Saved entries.
Segment Open
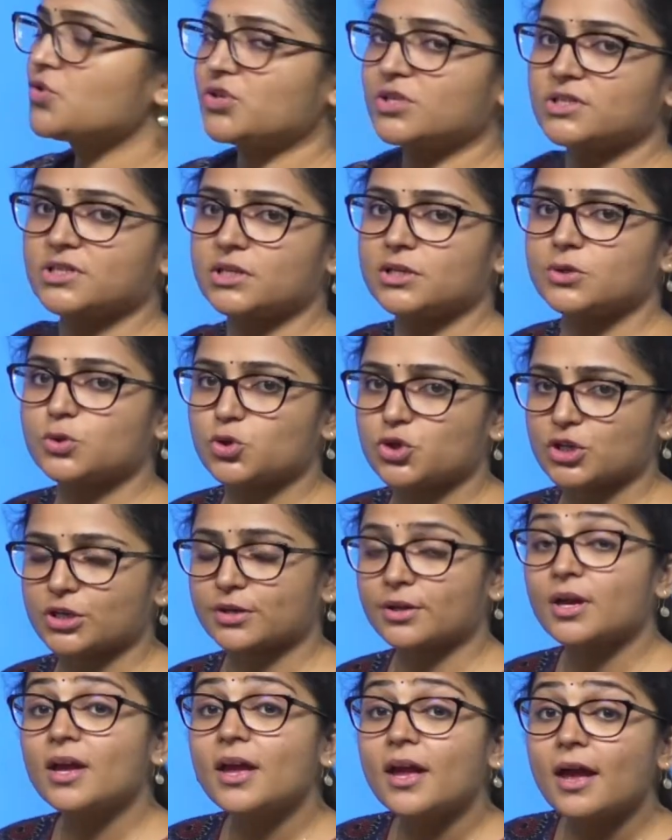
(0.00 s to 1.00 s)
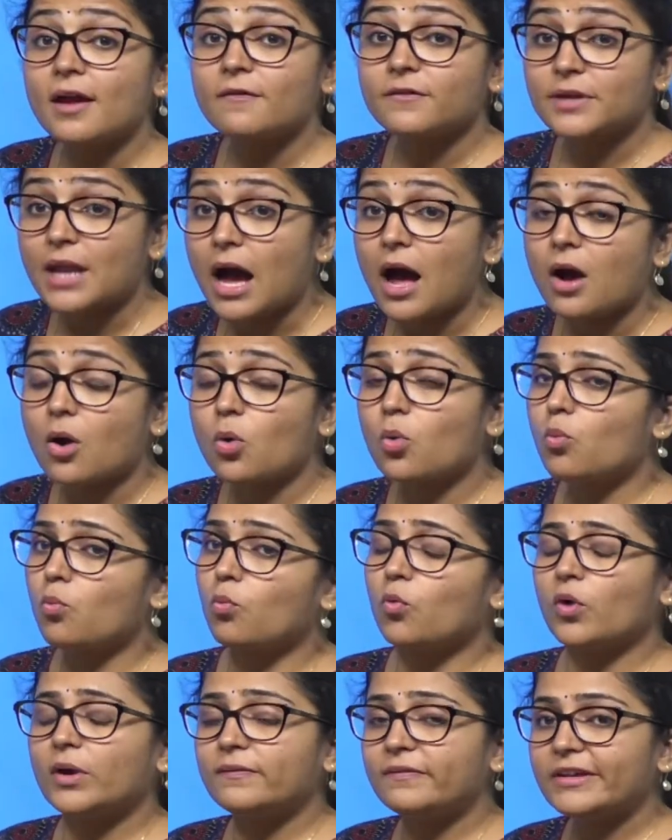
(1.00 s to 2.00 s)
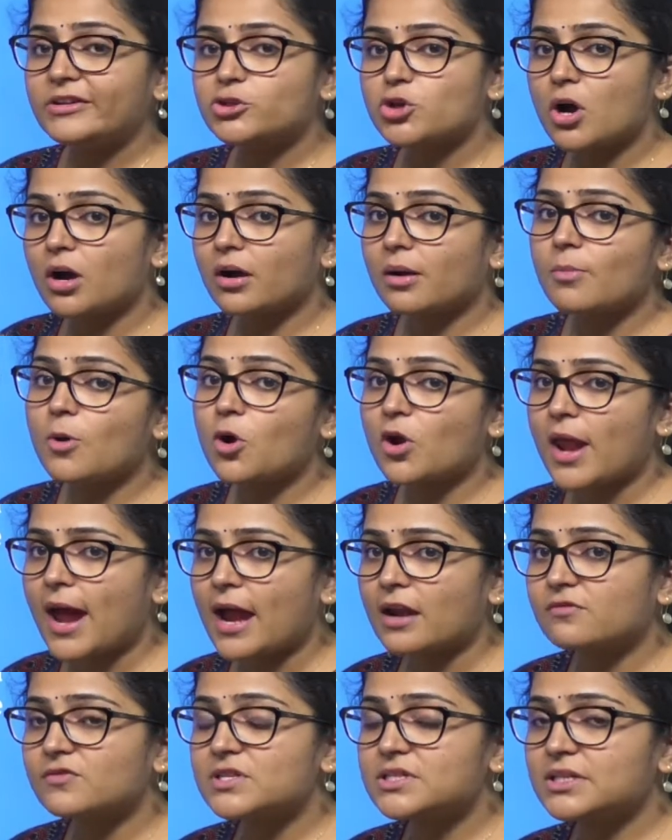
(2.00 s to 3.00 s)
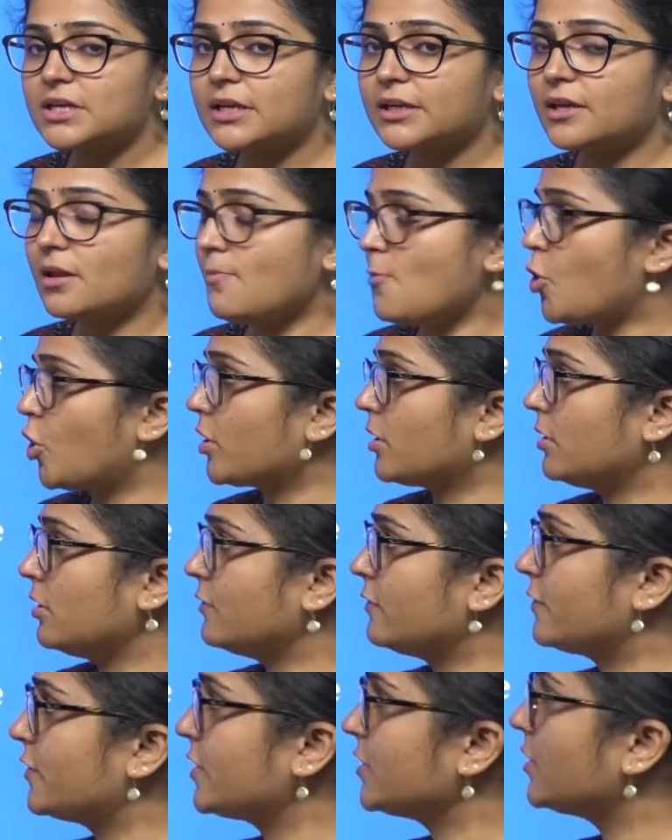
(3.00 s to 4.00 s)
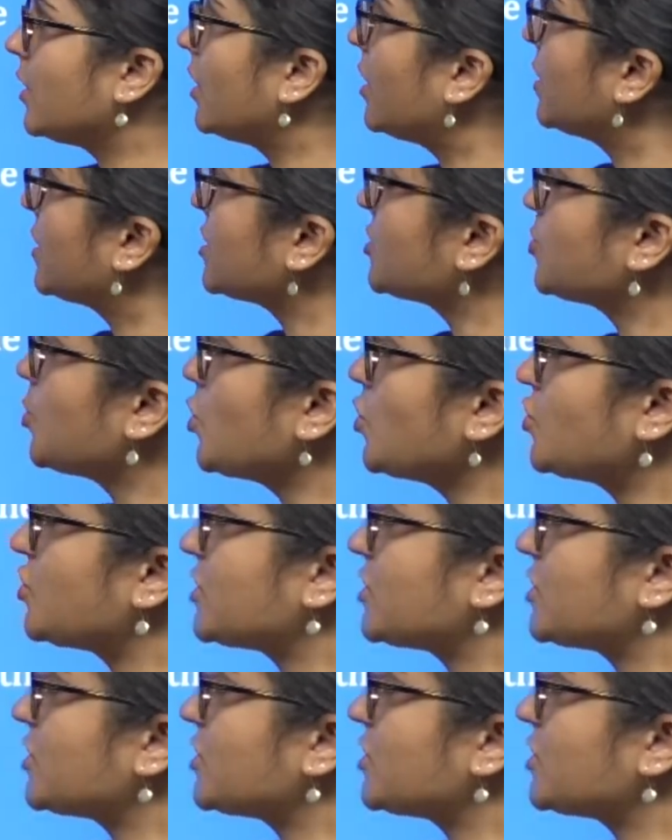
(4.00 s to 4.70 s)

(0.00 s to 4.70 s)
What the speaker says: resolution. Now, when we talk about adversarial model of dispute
Segment Closed
Segment Open
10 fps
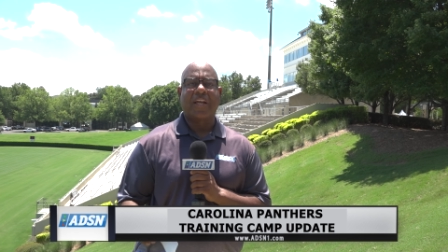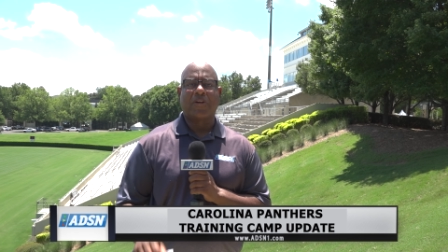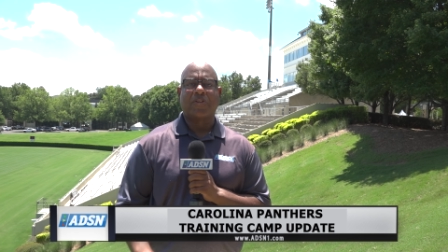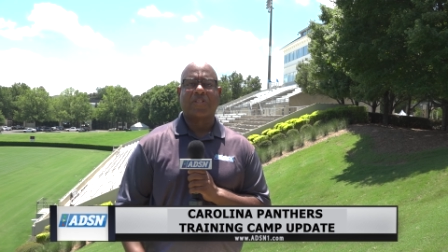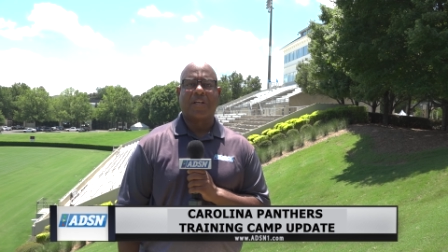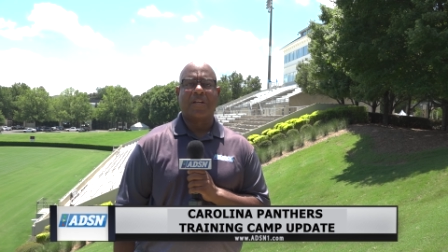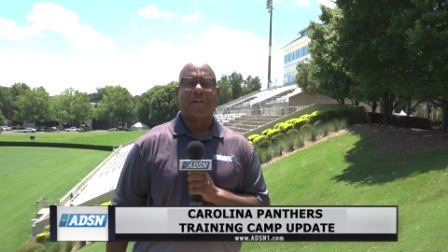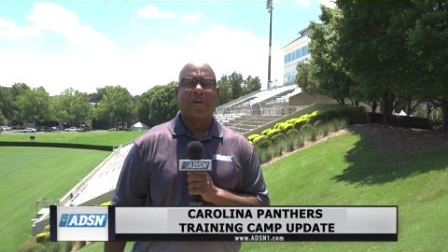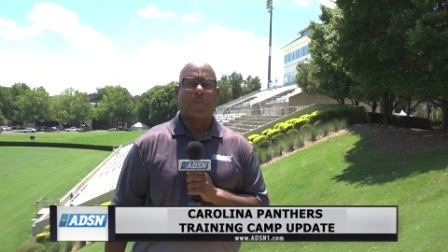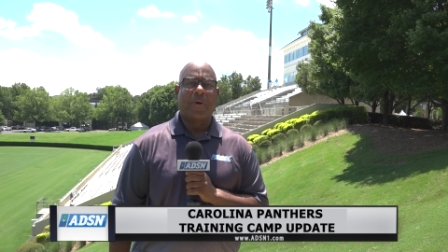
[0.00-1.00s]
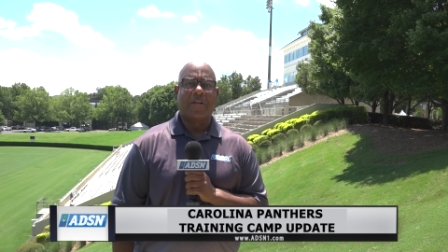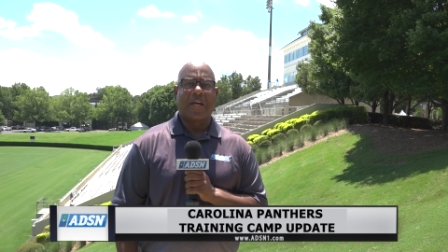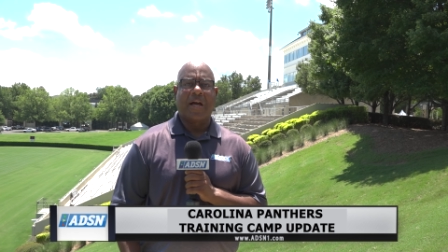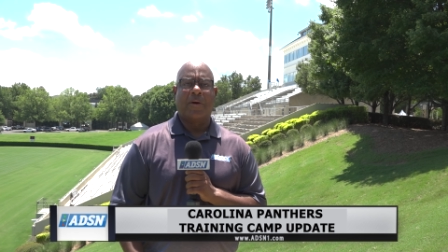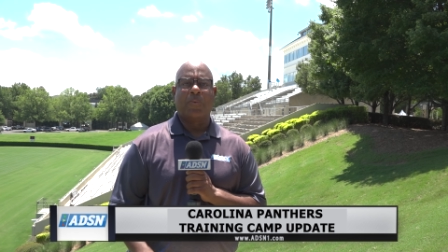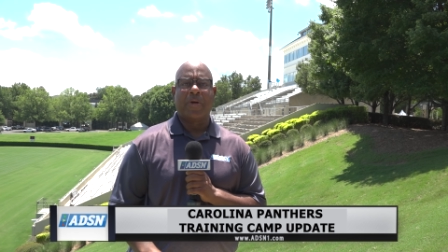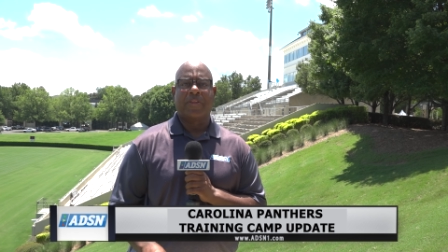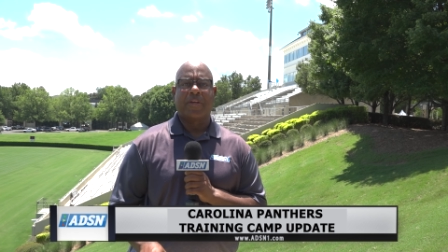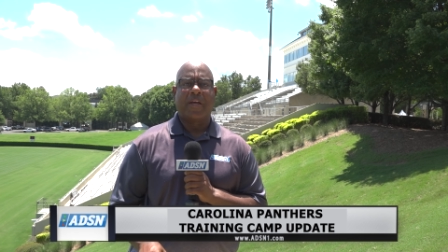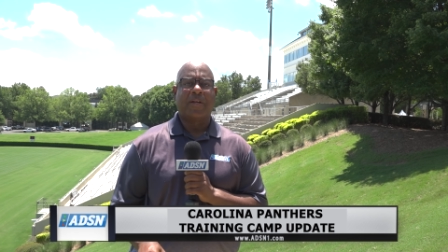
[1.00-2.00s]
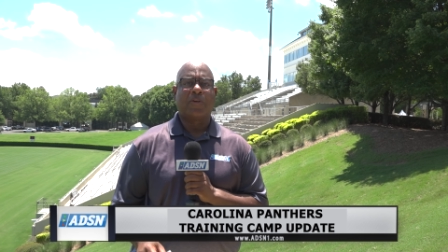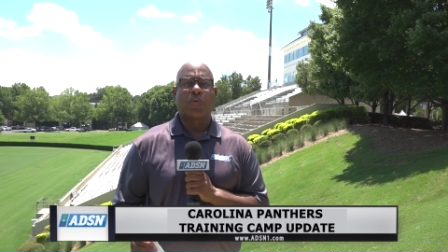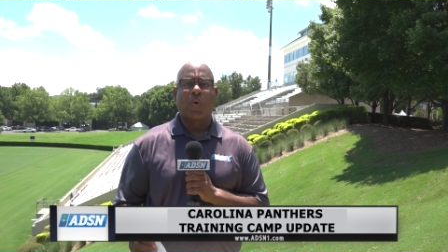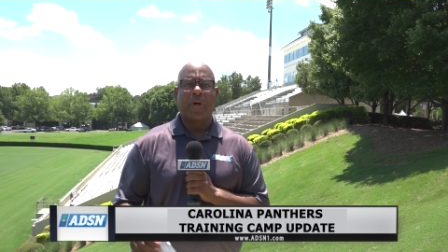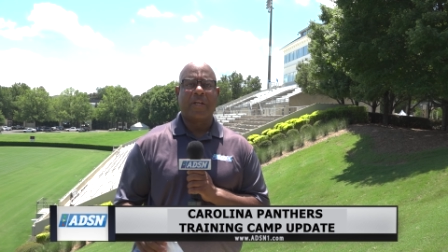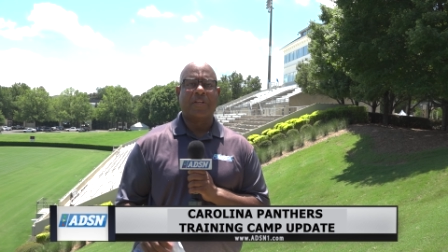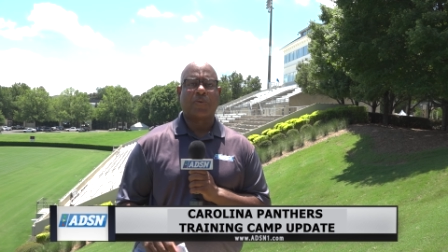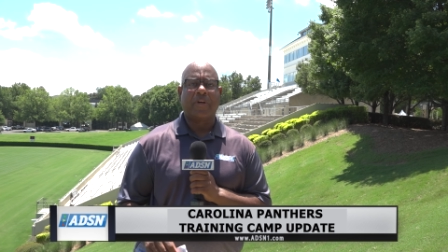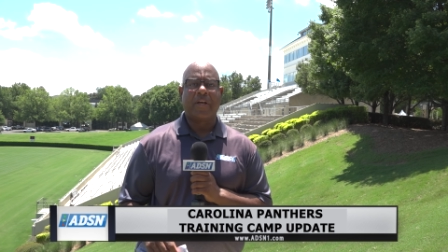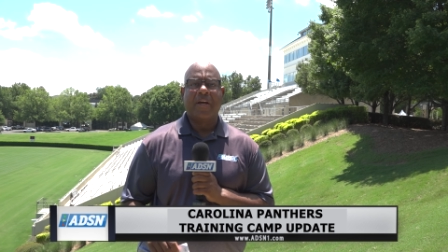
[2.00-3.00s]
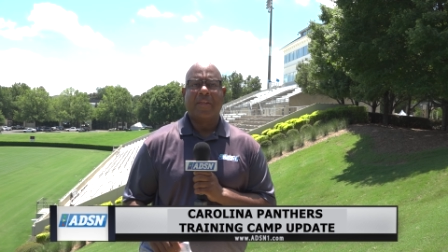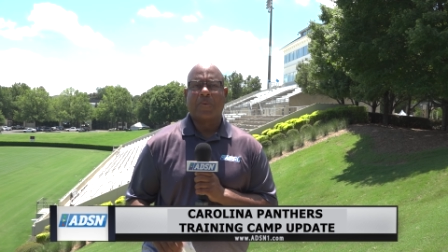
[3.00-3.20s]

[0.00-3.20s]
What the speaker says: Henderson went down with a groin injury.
Segment Closed
Task to carry out. If the word "What" is on a line above, return that line.

Written answer.
What the speaker says: resolution. Now, when we talk about adversarial model of dispute
What the speaker says: Henderson went down with a groin injury.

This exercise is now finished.